Didattica a distanza per gli alunni disabili, i docenti di sostegno: serve empatia e tanta “presenza”

’emergenza coronavirus e la conseguente sospensione delle attività didattiche hanno portato gli insegnanti italiani ad adottare, seppur con molte difficoltà, la didattica a distanza.

La nostra testata sta raccontando di tantissimi esempi sparsi in tutta Italia in cui docenti di ogni ordine e grado stanno provando a mantenere viva l’attività didattica utilizzando quello che hanno a disposizione e spesso anche facendo ricorso alla propria inventiva.

Uno dei primi problemi legati alla didattica a distanza, segnalato anche in precedenza, è la modalità da attivare con gli alunni disabili: infatti, non è semplice continuare a fare lezione con alunni autistici, ad esempio, se non si è in presenza.

Ciò però non sta scoraggiando gli insegnanti, specialmente quelli di sostegno, che se dal punto di vista didattico sono ancora in rodaggio, dal punto di vista emotivo ed empatico stanno facendo l’impossibile per non far mancare il loro supporto e la loro presenza agli alunni disabili.

Abbiamo raccolto, grazie all’aiuto del MiSoS, l’associazione docenti specializzati di Sostegno, alcune testimonianze di come questi docenti stiano portando avanti la loro didattica.

Il sostegno ai tempi del Coronavirus va oltre il tempo e lo spazio, usa ogni mezzo e arriva ai nostri ragazzi speciali. Sono Daniela, insegnante specializzata su sostegno, lavoro in un istituto superiore: la mia alunna che chiameremo Maria ha un ritardo medio-grave ed è molto legata a me, mentre la classe ha uno spazio virtuale dove incontrarsi lei no. Allora mi sono inventata un metodo che mi permettesse ora più che mai di essere il collegamento fra Maria e la classe: ogni giorno le mando schede e lavoretti da svolgere oltre che filmati didattici in modo da curare la didattica, Maria è parte attiva di questa situazione nel momento in cui mi rimanda il feedback del lavoro svolto attraverso le foto del suo quaderno. Il tutto è accompagnato da continui messaggi vocali e foto che vanno dal semplice “ti voglio bene” passando per i diversi “mi manchi professoressa” per poi arrivare a “lavoriamo per stare vicini anche da lontano”. Tutti i nostri lavori lì sto raccogliendo in una cartella che inserirò sulla piattaforma virtuale così anche Maria ci sarà“.

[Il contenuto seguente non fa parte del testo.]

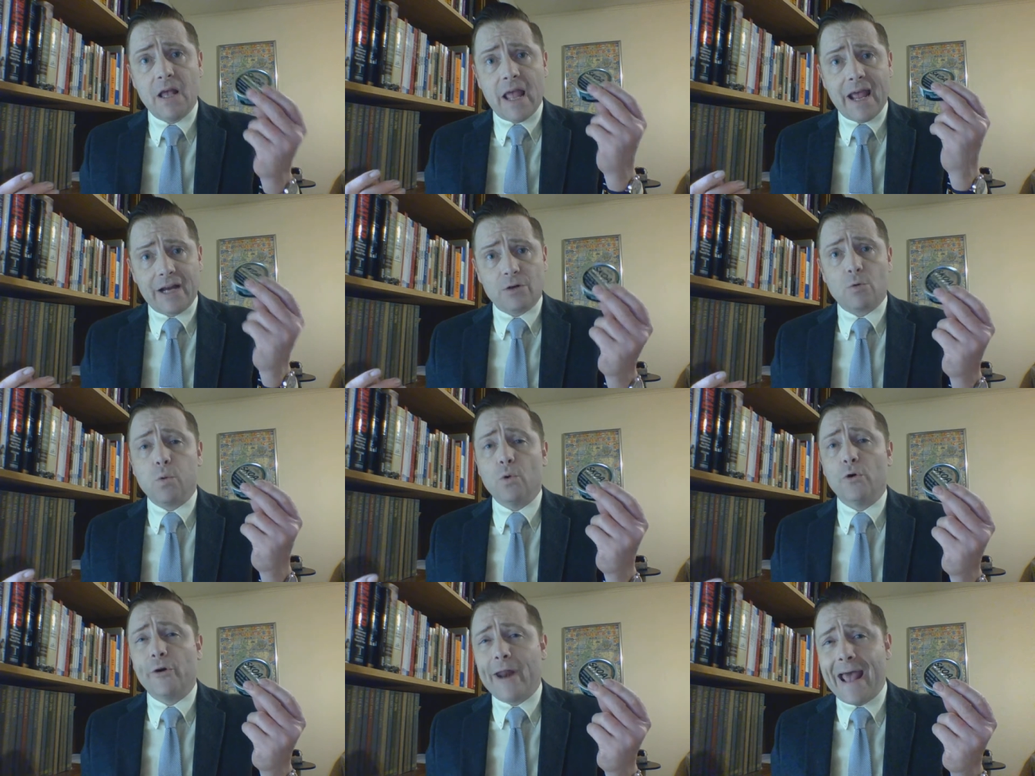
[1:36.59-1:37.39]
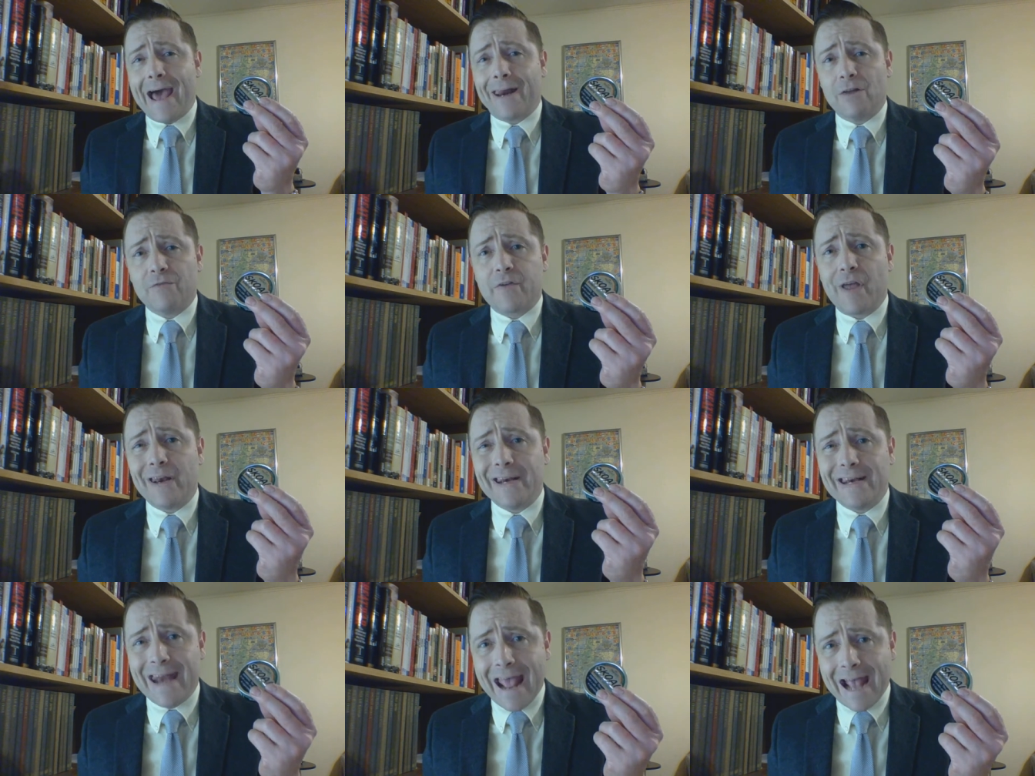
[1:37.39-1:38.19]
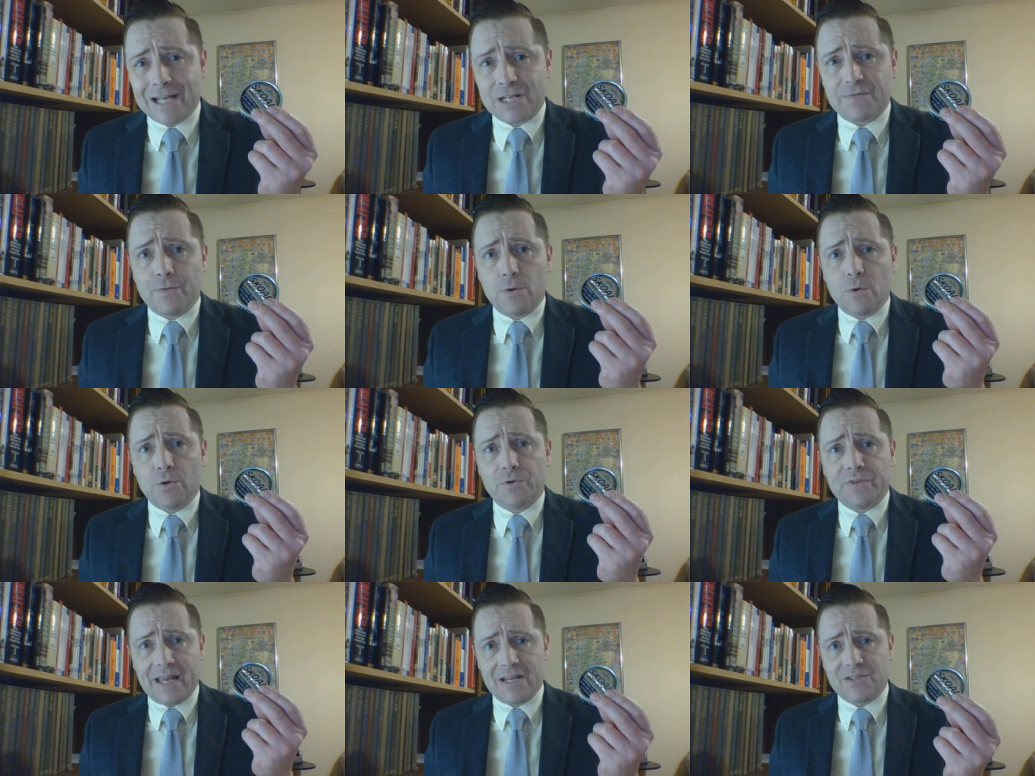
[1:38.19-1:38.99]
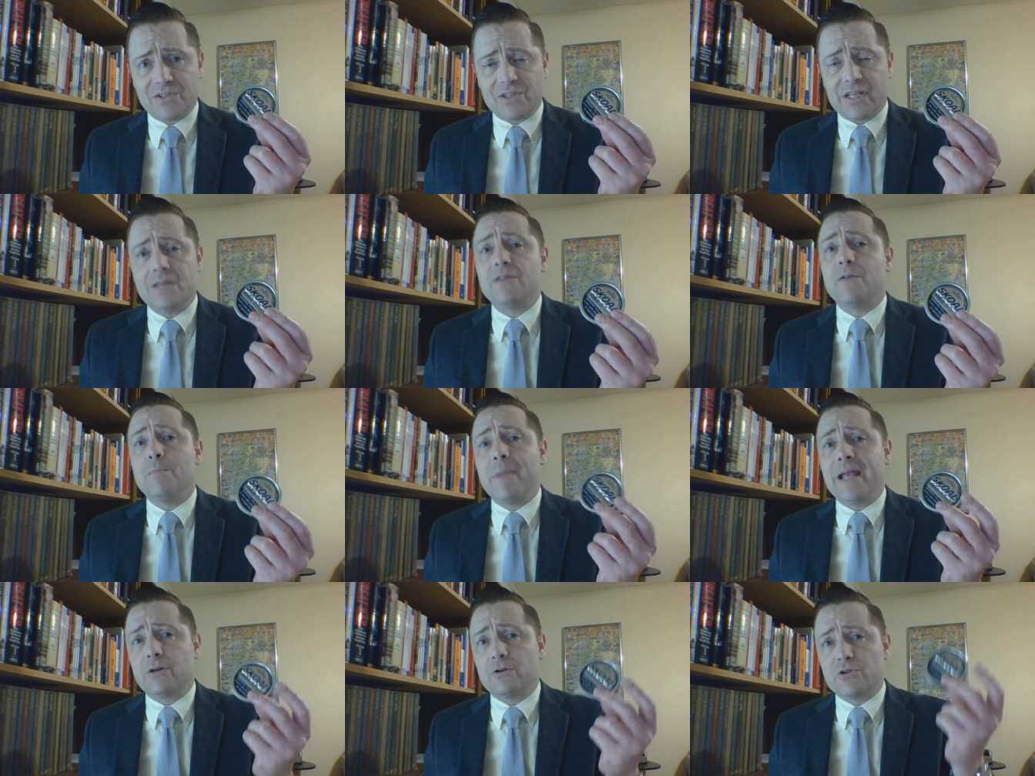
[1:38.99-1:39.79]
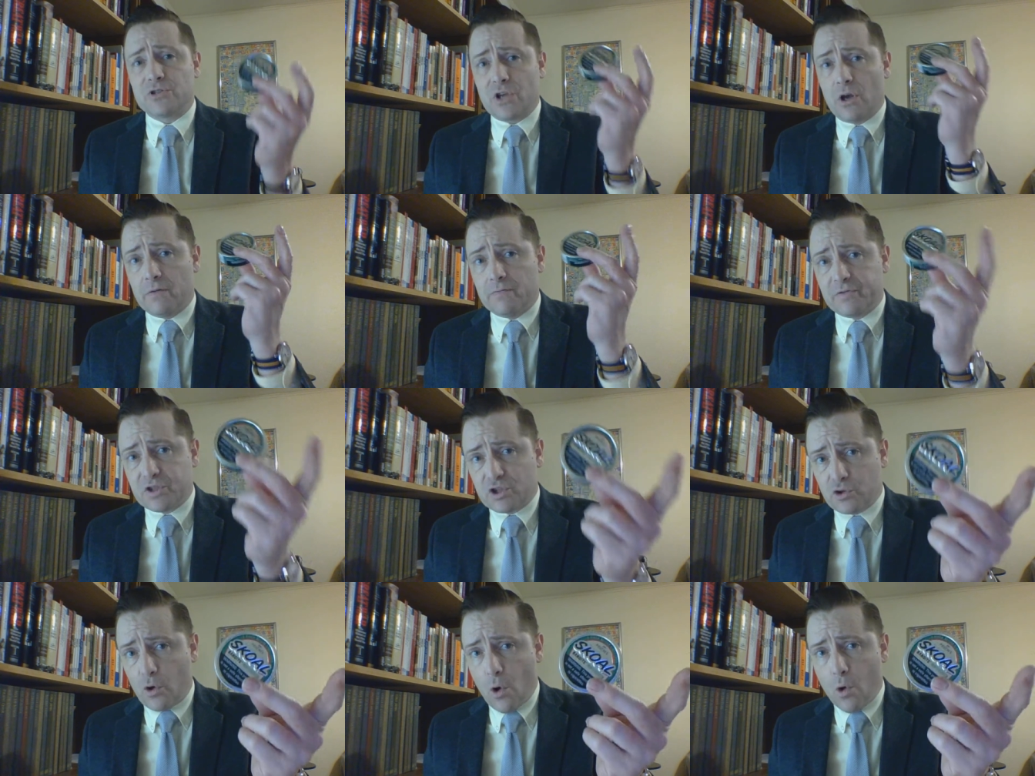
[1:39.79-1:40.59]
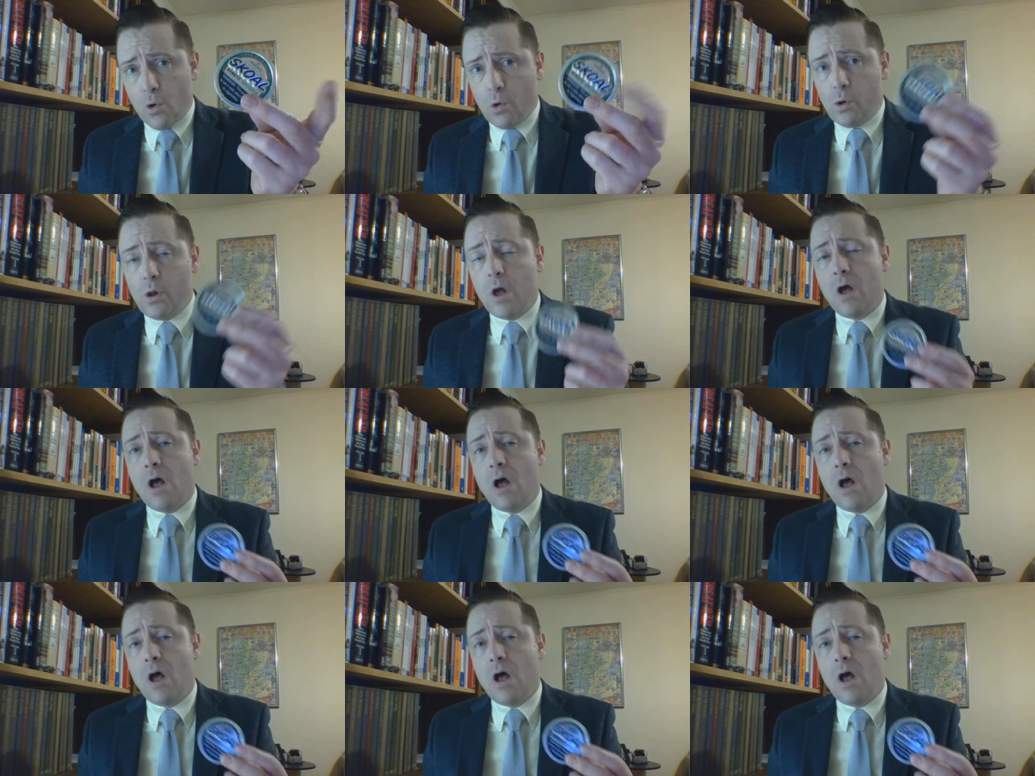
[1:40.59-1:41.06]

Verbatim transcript: headquartered out of Nashville, Tennessee, the makers of Skoal,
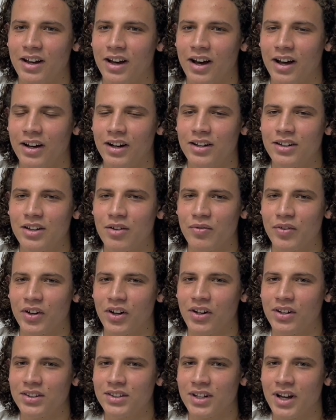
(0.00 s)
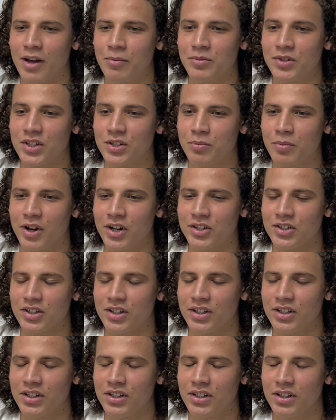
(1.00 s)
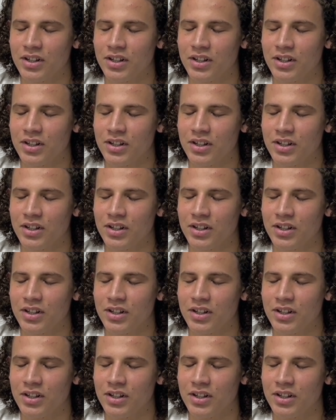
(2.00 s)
and in difficult times especially,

Sono una docente incaricata di scuola primaria, specializzata sul sostegno, quest’anno sto lavorando su un bambino autistico di 6 anni, in una classe prima. Il bambino non ha particolari problemi a livello cognitivo, le difficoltà riguardano prevalentemente l’area relazionale e l’area linguistica. Per quanto concerne, l’ambito didattico- disciplinare, a causa di una scarsa disponibilità di mezzi, non è stato possibile attuare una classe virtuale, ad ogni modo, la scuola si è attivata per promuovere un percorso di didattica a distanza. Attraverso il registro elettronico e il sito della scuola, stiamo inviando compiti e attività, che concordiamo telefonicamente, effettuando una programmazione a distanza. Il mio alunno segue la programmazione di classe. Oltre all’aspetto didattico-disciplinare, così come avveniva anche a scuola, il mio lavoro è sempre stato improntato sulla costruzione di una positiva relazione educativa; utilizzando modalità differenti di comunicazione e di linguaggio. In tal senso, mi sono attivata anche in questa circostanza, non facile, soprattutto per bambini che hanno patologie come l’autismo: appena appresa la notizia della chiusura, mi sono accordata con la madre per una videochiamata, poiché per i bambini autistici è fondamentale il contatto visivo;  ho spiegato al mio alunno i motivi per i quali non stavamo andando a scuola e soprattutto, lui ha potuto vedere che io “non ero sparita”, come lui stesso mi aveva fatto notare. Così, anche in accordo con la madre, abbiamo preso l’impegno di sentirci quotidianamente, attraverso messaggi vocali, nel quale il bambino mi racconta la sua giornata, in modo da favorire sia l’aspetto comunicativo, che relazionale. Infine, è da sottolineare che l’alunno, com’è possibile avvertire dal vocale, fa uno sforzo enorme nell’esprimersi, nonostante ciò, è contento di farlo, ed essendo anche oppositivo, posso assicurare che è molto difficile fargli fare qualcosa che non vuole. Ciò dimostra che la scuola, intesa come struttura, i libri, intesi come contenuti, non sono sufficienti, a mio avviso, se non c’è passione, professionalità, e se non si hanno competenze relazionali, nonché continuità didattica, è molto difficile che un docente possa riuscire“.